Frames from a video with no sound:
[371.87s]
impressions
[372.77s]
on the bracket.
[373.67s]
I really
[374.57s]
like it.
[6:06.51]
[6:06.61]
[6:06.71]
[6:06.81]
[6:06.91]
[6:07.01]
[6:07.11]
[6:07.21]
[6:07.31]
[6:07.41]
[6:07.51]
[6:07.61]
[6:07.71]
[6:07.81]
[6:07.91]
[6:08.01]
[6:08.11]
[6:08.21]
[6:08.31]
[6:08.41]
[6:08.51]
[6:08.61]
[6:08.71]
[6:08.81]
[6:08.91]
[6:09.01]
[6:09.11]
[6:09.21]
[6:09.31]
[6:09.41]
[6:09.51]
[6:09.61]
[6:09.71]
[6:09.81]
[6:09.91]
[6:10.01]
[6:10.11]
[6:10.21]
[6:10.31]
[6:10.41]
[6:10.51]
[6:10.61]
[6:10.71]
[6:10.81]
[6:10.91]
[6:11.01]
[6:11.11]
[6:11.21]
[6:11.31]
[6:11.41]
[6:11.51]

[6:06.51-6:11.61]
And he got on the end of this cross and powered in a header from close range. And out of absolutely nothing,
...
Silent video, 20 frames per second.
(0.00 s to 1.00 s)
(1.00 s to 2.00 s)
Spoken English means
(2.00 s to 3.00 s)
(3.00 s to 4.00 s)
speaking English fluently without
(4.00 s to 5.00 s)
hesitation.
==
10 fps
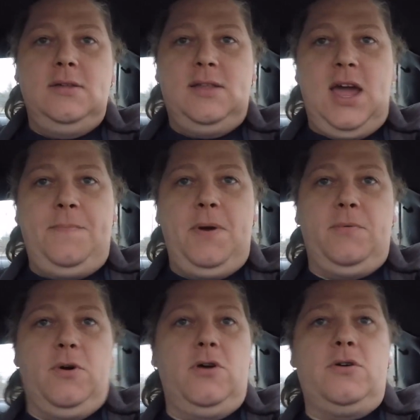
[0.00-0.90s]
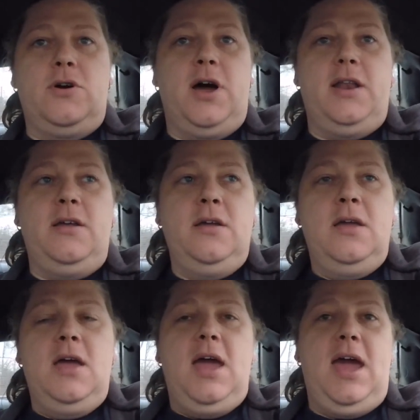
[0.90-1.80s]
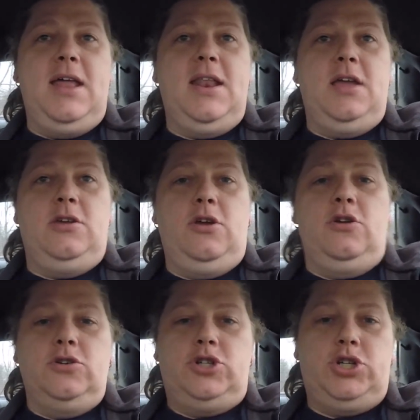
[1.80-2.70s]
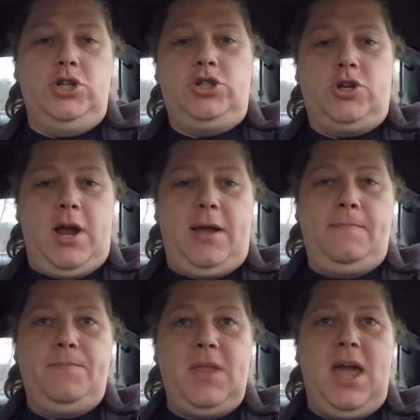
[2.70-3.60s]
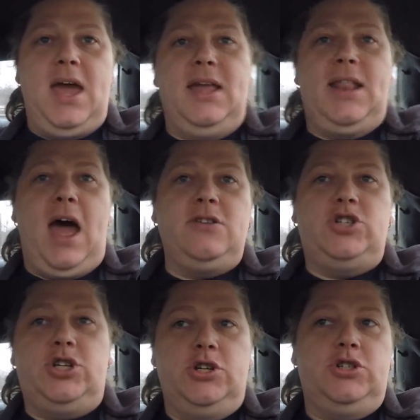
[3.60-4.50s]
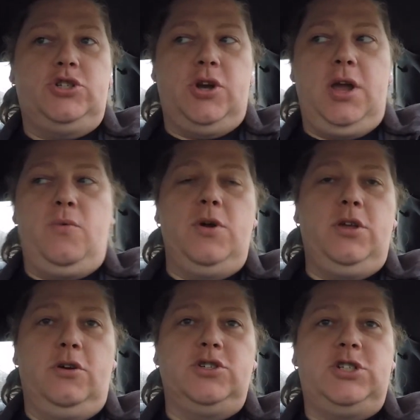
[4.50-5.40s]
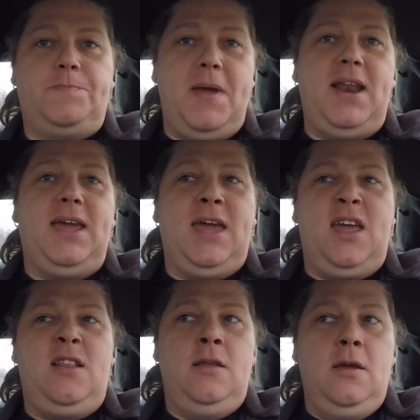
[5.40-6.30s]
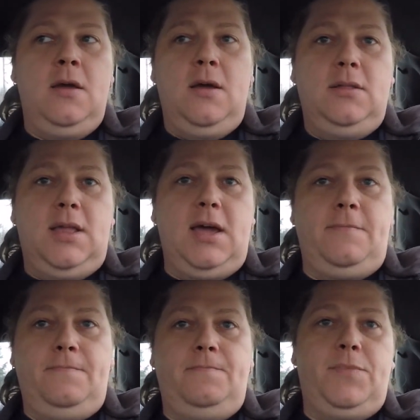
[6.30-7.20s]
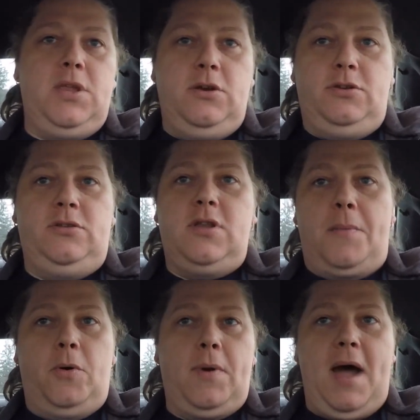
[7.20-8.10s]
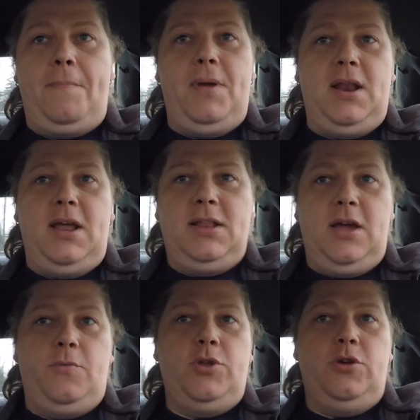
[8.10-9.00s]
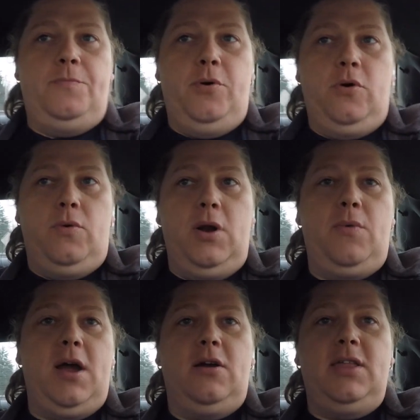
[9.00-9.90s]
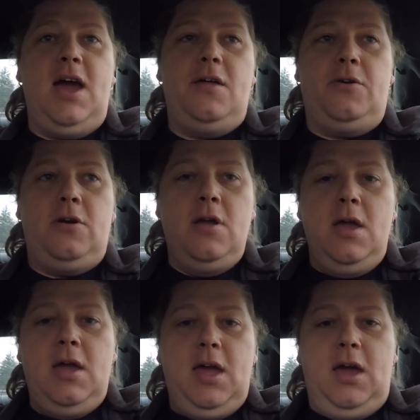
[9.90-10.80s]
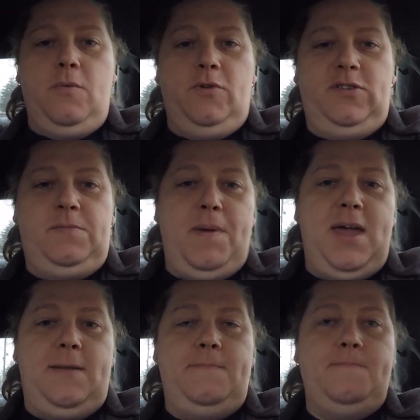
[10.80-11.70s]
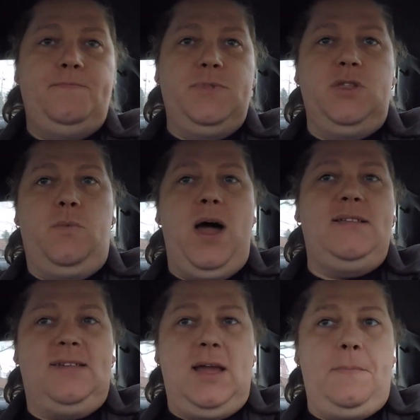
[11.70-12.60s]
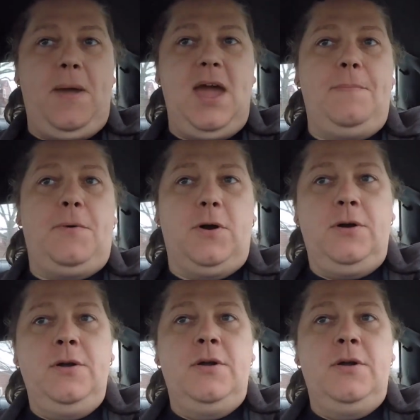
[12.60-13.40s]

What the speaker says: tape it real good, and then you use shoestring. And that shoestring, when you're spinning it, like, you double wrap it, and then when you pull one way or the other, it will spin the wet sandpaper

- [Work instruction]: Find each line of the data above that holds the word "video", then copy it.

- [Exercise output]:
Frames from a video with no sound:
Silent video, 20 frames per second.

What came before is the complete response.